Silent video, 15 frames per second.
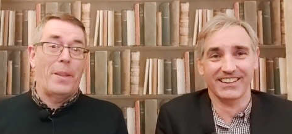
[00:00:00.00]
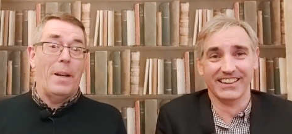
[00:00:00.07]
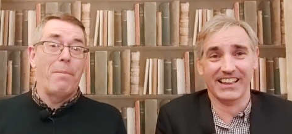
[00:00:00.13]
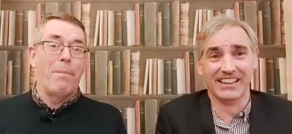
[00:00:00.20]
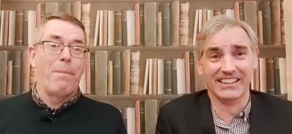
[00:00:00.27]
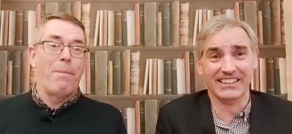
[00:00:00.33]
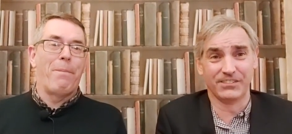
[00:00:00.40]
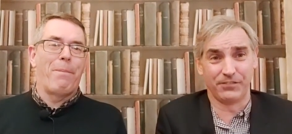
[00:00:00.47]
Speaker 1: Yeah.
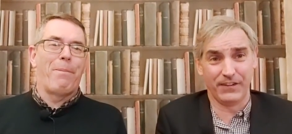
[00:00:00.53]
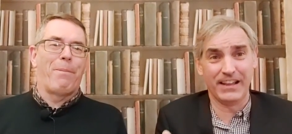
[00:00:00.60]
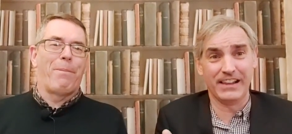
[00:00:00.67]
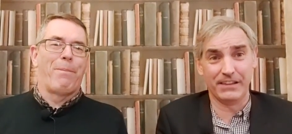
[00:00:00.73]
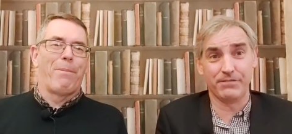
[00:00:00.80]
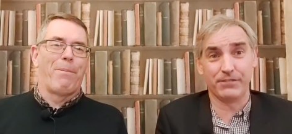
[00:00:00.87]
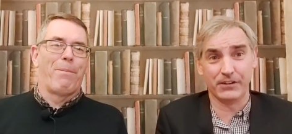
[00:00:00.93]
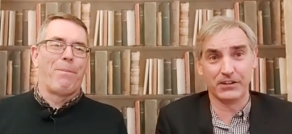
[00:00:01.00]
That's
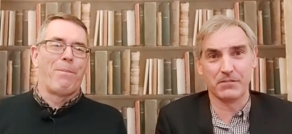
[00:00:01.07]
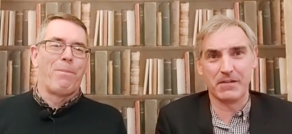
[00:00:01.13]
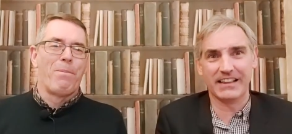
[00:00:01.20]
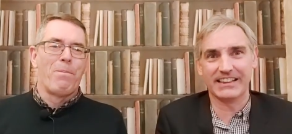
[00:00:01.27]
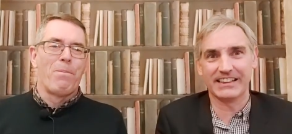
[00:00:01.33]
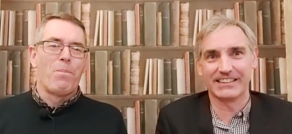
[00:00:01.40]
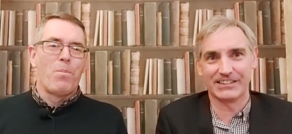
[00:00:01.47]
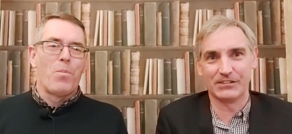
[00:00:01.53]
fairly
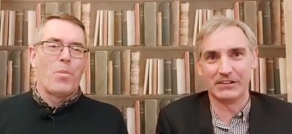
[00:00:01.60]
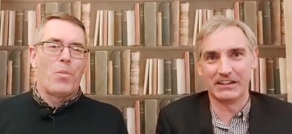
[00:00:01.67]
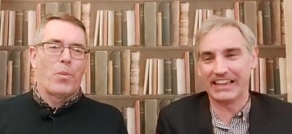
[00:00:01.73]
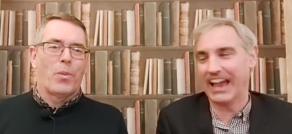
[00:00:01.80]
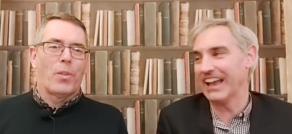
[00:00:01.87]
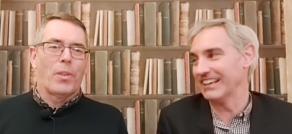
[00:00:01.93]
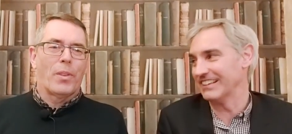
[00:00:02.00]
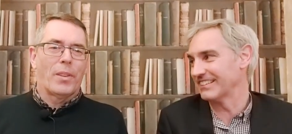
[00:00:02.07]
fundamental to
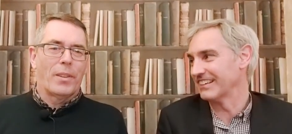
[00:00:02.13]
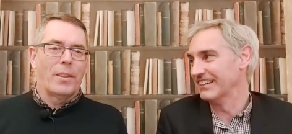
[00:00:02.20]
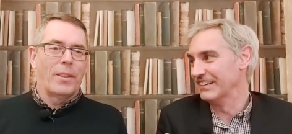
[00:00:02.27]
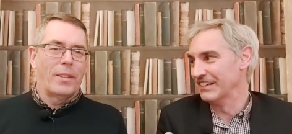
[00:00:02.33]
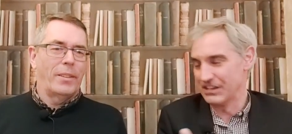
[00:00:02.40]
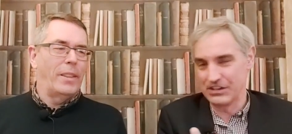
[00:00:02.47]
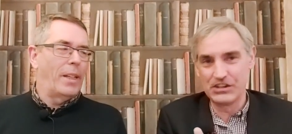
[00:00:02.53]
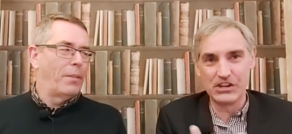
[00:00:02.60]
a case.
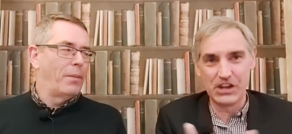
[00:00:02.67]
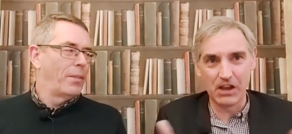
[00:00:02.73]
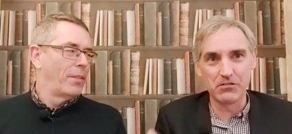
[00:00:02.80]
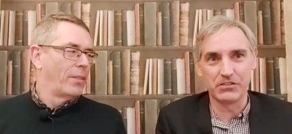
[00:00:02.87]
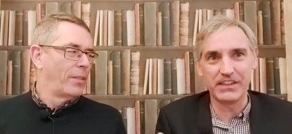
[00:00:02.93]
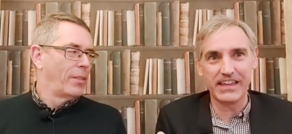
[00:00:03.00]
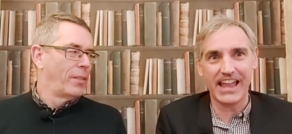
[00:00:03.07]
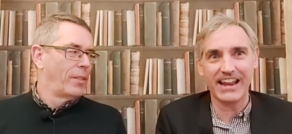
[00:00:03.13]
Yeah.
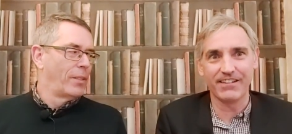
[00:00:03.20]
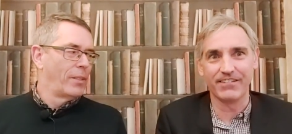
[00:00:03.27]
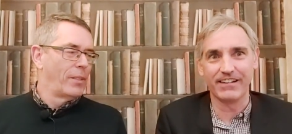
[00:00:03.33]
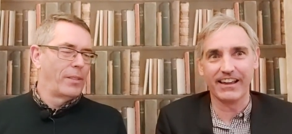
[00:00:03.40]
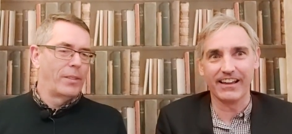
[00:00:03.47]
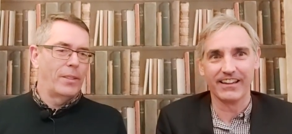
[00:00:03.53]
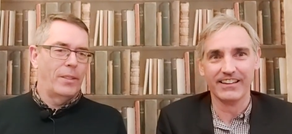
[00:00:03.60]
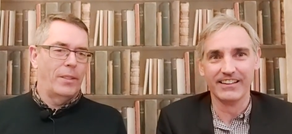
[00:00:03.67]
Know the
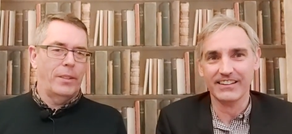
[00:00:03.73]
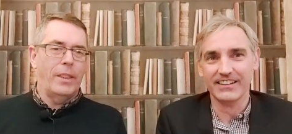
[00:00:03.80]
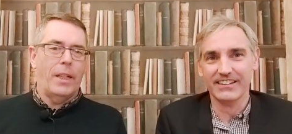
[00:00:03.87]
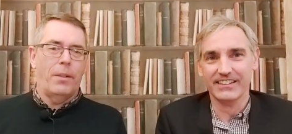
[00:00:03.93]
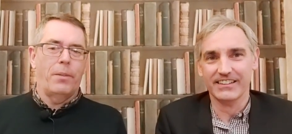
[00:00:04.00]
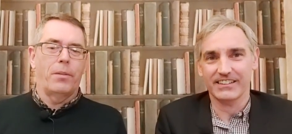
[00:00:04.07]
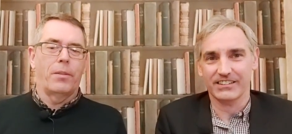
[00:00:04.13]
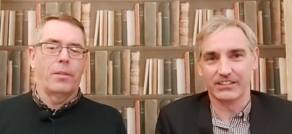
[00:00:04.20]
area.
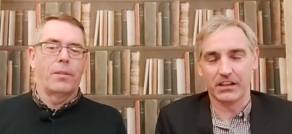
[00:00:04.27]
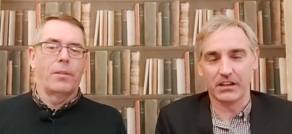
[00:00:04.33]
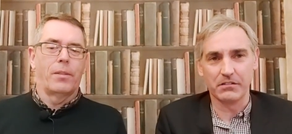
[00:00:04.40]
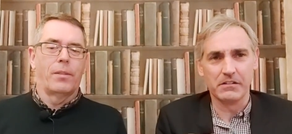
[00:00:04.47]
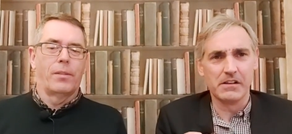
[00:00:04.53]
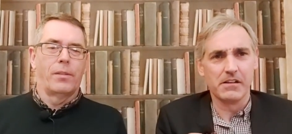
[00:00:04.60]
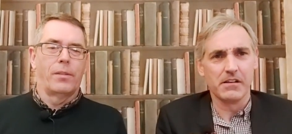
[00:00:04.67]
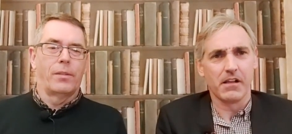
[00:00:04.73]
Yeah.
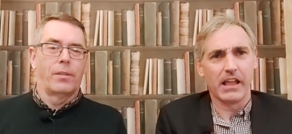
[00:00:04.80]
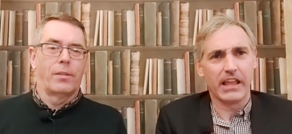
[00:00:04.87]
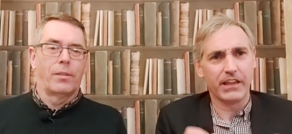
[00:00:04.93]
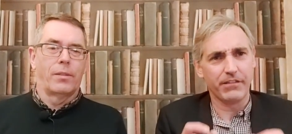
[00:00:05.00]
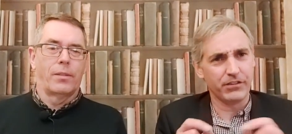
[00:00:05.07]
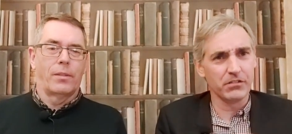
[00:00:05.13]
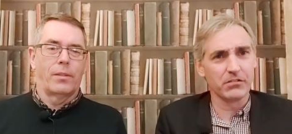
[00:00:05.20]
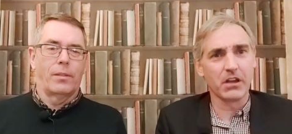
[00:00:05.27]
So
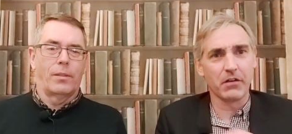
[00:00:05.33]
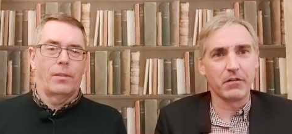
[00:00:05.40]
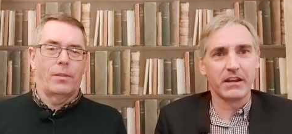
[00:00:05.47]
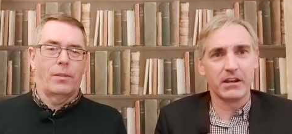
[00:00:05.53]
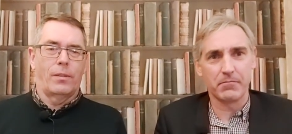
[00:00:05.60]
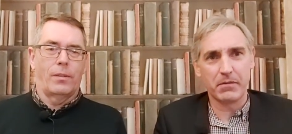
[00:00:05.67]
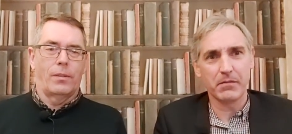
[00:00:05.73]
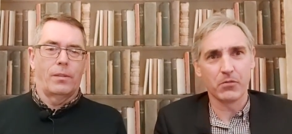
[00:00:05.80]
if you go
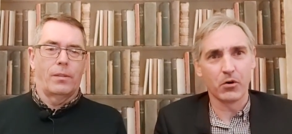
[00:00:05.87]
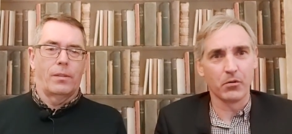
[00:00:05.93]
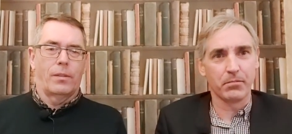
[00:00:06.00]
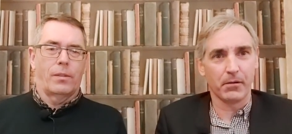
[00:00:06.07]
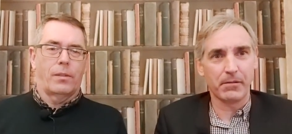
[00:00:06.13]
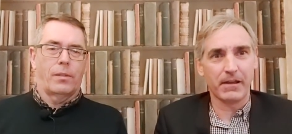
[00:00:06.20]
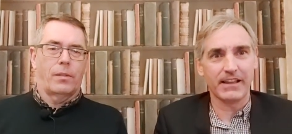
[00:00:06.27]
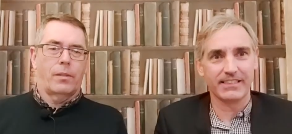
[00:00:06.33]
in a bit more
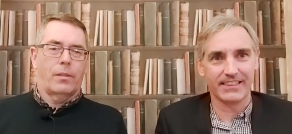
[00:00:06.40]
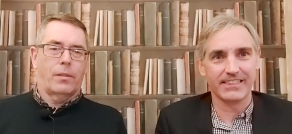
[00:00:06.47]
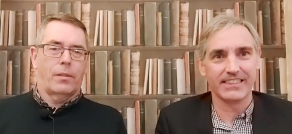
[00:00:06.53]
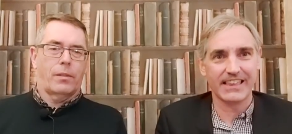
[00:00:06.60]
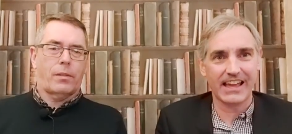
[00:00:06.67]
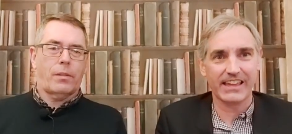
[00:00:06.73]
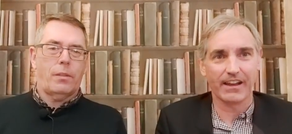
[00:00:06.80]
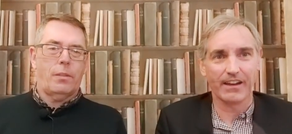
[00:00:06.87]
prepared
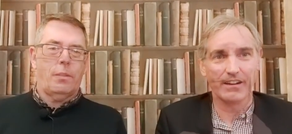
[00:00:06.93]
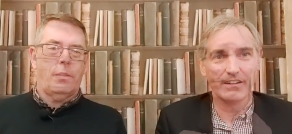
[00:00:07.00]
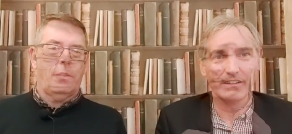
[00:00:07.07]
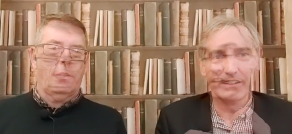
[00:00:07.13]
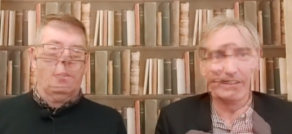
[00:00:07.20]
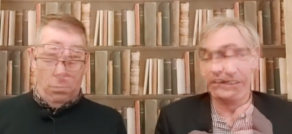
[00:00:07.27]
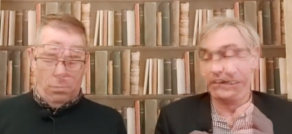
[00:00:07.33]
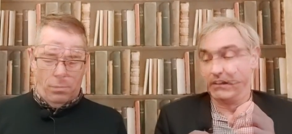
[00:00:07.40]
than they
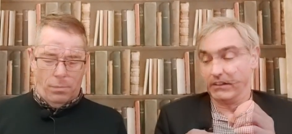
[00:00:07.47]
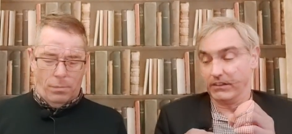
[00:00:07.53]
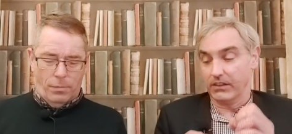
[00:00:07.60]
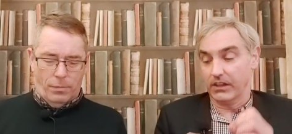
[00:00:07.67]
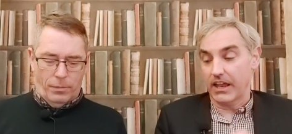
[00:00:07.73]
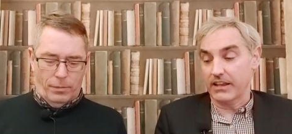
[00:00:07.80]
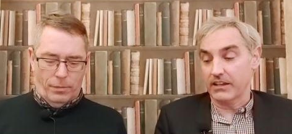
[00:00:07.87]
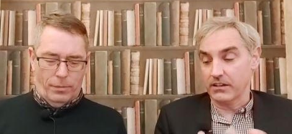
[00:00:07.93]
are,
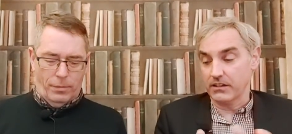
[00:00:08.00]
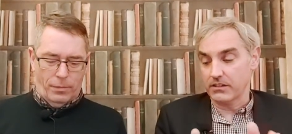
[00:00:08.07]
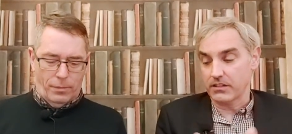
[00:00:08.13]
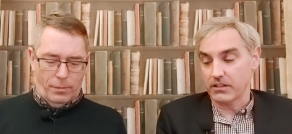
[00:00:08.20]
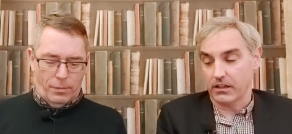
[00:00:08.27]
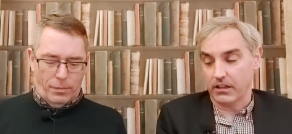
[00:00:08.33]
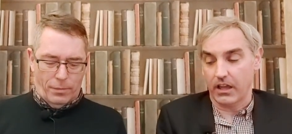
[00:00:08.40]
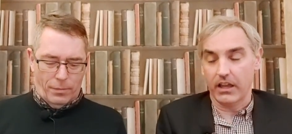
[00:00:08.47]
the
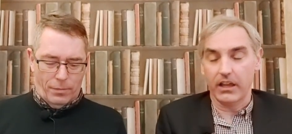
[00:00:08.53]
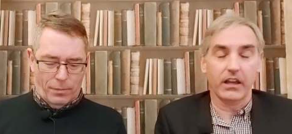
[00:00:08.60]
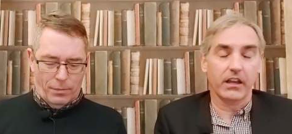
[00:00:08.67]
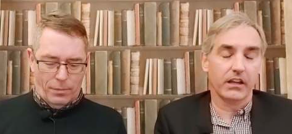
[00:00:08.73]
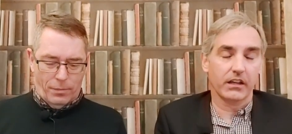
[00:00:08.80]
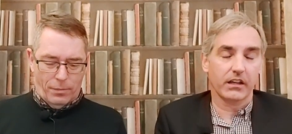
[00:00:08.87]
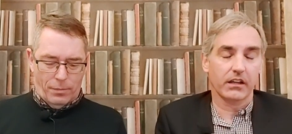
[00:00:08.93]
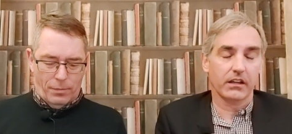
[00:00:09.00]
Land
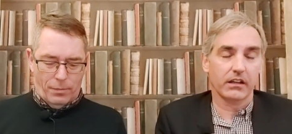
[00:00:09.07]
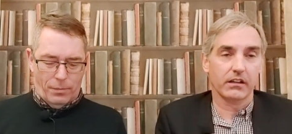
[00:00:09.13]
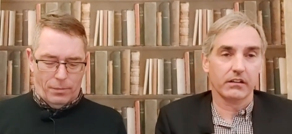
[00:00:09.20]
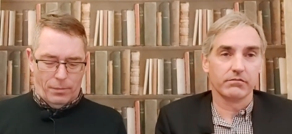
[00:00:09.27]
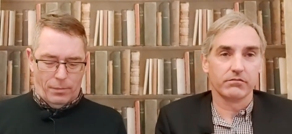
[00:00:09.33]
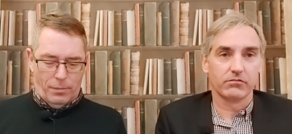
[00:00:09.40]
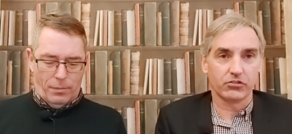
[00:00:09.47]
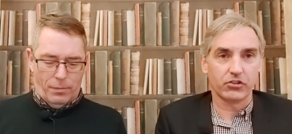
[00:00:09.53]
uh,
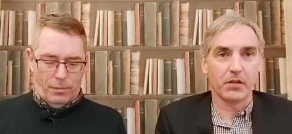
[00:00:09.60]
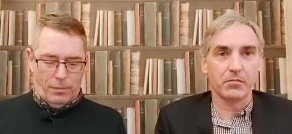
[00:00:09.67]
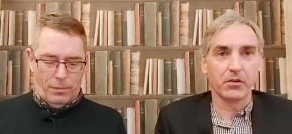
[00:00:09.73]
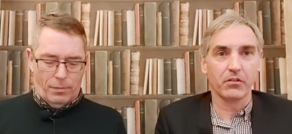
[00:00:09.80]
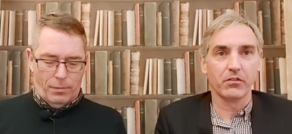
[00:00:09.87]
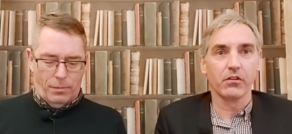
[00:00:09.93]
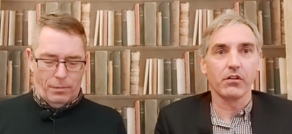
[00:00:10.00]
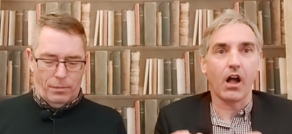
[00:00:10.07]

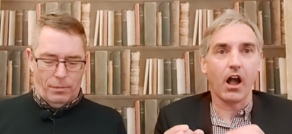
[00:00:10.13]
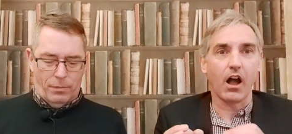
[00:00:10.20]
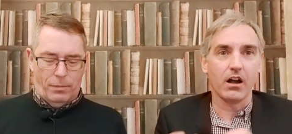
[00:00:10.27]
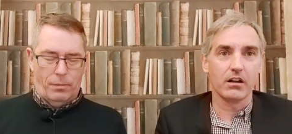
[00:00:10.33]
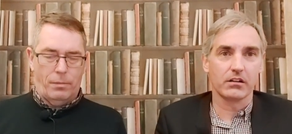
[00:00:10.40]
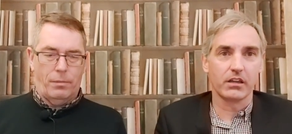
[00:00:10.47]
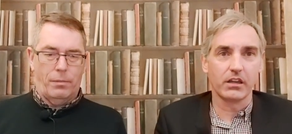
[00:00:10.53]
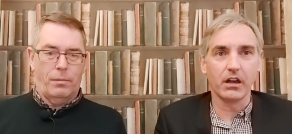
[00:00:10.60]
Tribunal
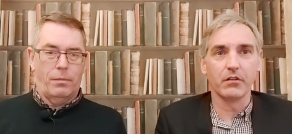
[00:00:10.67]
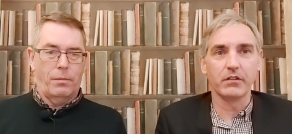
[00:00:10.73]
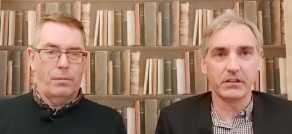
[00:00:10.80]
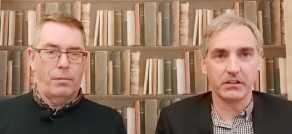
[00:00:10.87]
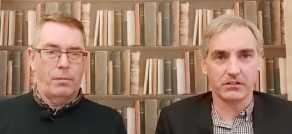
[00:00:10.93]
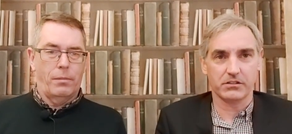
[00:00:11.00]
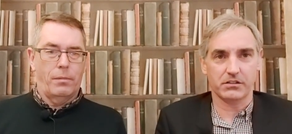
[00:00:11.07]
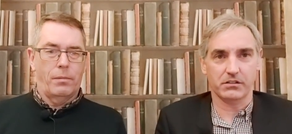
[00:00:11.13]
are
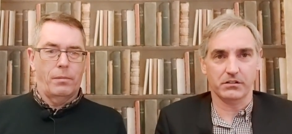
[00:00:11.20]
going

===

## The problem
Give the data again exactly as it appears, but without any images.

## Expected answer
Silent video, 15 frames per second.
[00:00:00.00]
[00:00:00.07]
[00:00:00.13]
[00:00:00.20]
[00:00:00.27]
[00:00:00.33]
[00:00:00.40]
[00:00:00.47]
Speaker 1: Yeah.
[00:00:00.53]
[00:00:00.60]
[00:00:00.67]
[00:00:00.73]
[00:00:00.80]
[00:00:00.87]
[00:00:00.93]
[00:00:01.00]
That's
[00:00:01.07]
[00:00:01.13]
[00:00:01.20]
[00:00:01.27]
[00:00:01.33]
[00:00:01.40]
[00:00:01.47]
[00:00:01.53]
fairly
[00:00:01.60]
[00:00:01.67]
[00:00:01.73]
[00:00:01.80]
[00:00:01.87]
[00:00:01.93]
[00:00:02.00]
[00:00:02.07]
fundamental to
[00:00:02.13]
[00:00:02.20]
[00:00:02.27]
[00:00:02.33]
[00:00:02.40]
[00:00:02.47]
[00:00:02.53]
[00:00:02.60]
a case.
[00:00:02.67]
[00:00:02.73]
[00:00:02.80]
[00:00:02.87]
[00:00:02.93]
[00:00:03.00]
[00:00:03.07]
[00:00:03.13]
Yeah.
[00:00:03.20]
[00:00:03.27]
[00:00:03.33]
[00:00:03.40]
[00:00:03.47]
[00:00:03.53]
[00:00:03.60]
[00:00:03.67]
Know the
[00:00:03.73]
[00:00:03.80]
[00:00:03.87]
[00:00:03.93]
[00:00:04.00]
[00:00:04.07]
[00:00:04.13]
[00:00:04.20]
area.
[00:00:04.27]
[00:00:04.33]
[00:00:04.40]
[00:00:04.47]
[00:00:04.53]
[00:00:04.60]
[00:00:04.67]
[00:00:04.73]
Yeah.
[00:00:04.80]
[00:00:04.87]
[00:00:04.93]
[00:00:05.00]
[00:00:05.07]
[00:00:05.13]
[00:00:05.20]
[00:00:05.27]
So
[00:00:05.33]
[00:00:05.40]
[00:00:05.47]
[00:00:05.53]
[00:00:05.60]
[00:00:05.67]
[00:00:05.73]
[00:00:05.80]
if you go
[00:00:05.87]
[00:00:05.93]
[00:00:06.00]
[00:00:06.07]
[00:00:06.13]
[00:00:06.20]
[00:00:06.27]
[00:00:06.33]
in a bit more
[00:00:06.40]
[00:00:06.47]
[00:00:06.53]
[00:00:06.60]
[00:00:06.67]
[00:00:06.73]
[00:00:06.80]
[00:00:06.87]
prepared
[00:00:06.93]
[00:00:07.00]
[00:00:07.07]
[00:00:07.13]
[00:00:07.20]
[00:00:07.27]
[00:00:07.33]
[00:00:07.40]
than they
[00:00:07.47]
[00:00:07.53]
[00:00:07.60]
[00:00:07.67]
[00:00:07.73]
[00:00:07.80]
[00:00:07.87]
[00:00:07.93]
are,
[00:00:08.00]
[00:00:08.07]
[00:00:08.13]
[00:00:08.20]
[00:00:08.27]
[00:00:08.33]
[00:00:08.40]
[00:00:08.47]
the
[00:00:08.53]
[00:00:08.60]
[00:00:08.67]
[00:00:08.73]
[00:00:08.80]
[00:00:08.87]
[00:00:08.93]
[00:00:09.00]
Land
[00:00:09.07]
[00:00:09.13]
[00:00:09.20]
[00:00:09.27]
[00:00:09.33]
[00:00:09.40]
[00:00:09.47]
[00:00:09.53]
uh,
[00:00:09.60]
[00:00:09.67]
[00:00:09.73]
[00:00:09.80]
[00:00:09.87]
[00:00:09.93]
[00:00:10.00]
[00:00:10.07]

[00:00:10.13]
[00:00:10.20]
[00:00:10.27]
[00:00:10.33]
[00:00:10.40]
[00:00:10.47]
[00:00:10.53]
[00:00:10.60]
Tribunal
[00:00:10.67]
[00:00:10.73]
[00:00:10.80]
[00:00:10.87]
[00:00:10.93]
[00:00:11.00]
[00:00:11.07]
[00:00:11.13]
are
[00:00:11.20]
going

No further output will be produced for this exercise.